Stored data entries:
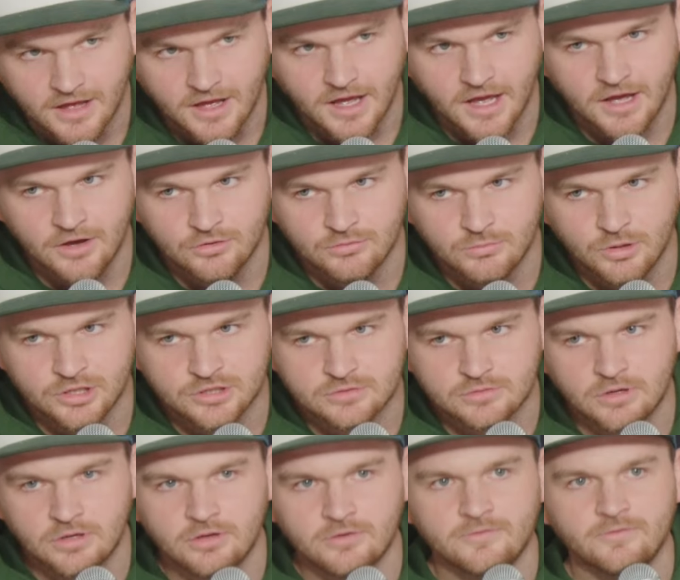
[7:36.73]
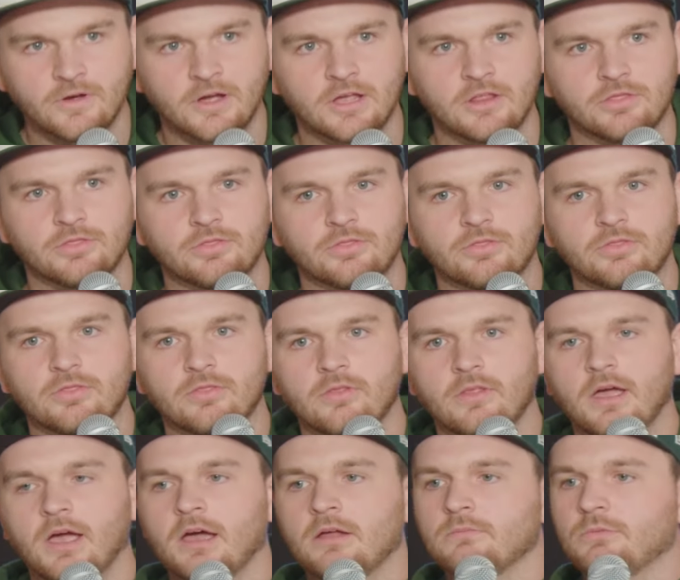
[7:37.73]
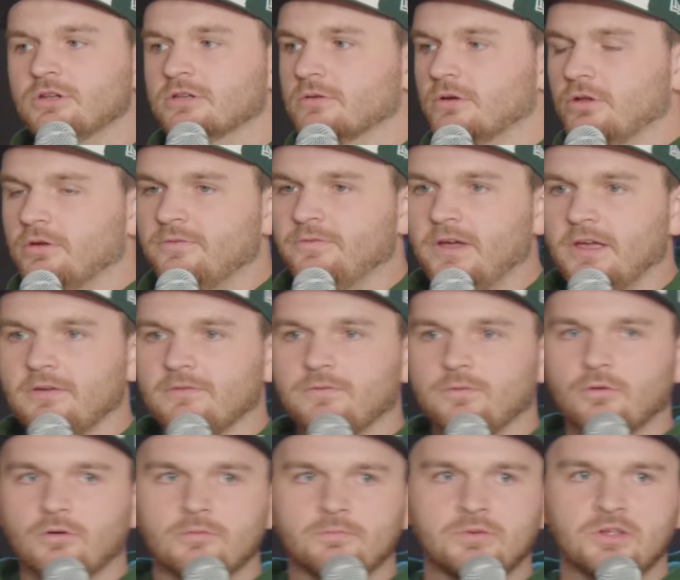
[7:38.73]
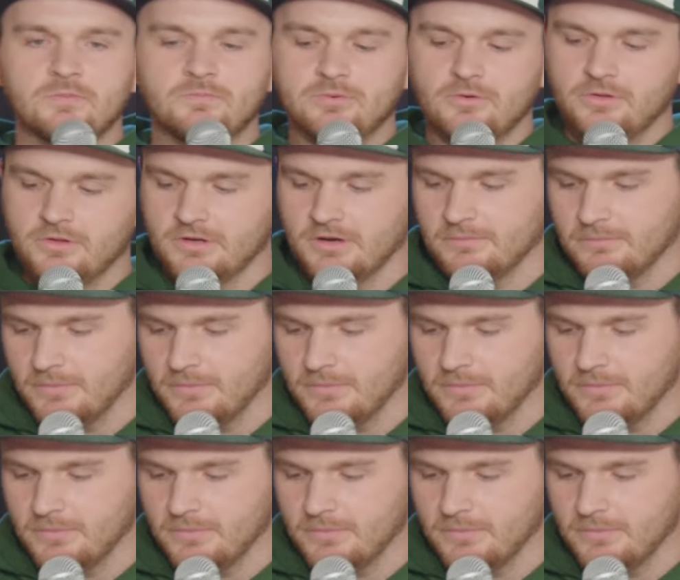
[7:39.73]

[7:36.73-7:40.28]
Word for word: I would much rather fight... I'd much rather fight four people than a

• Work item:
The records must be restated word for word, apart from any images.

• Output for this exercise:
[7:36.73]
[7:37.73]
[7:38.73]
[7:39.73]

[7:36.73-7:40.28]
Word for word: I would much rather fight... I'd much rather fight four people than a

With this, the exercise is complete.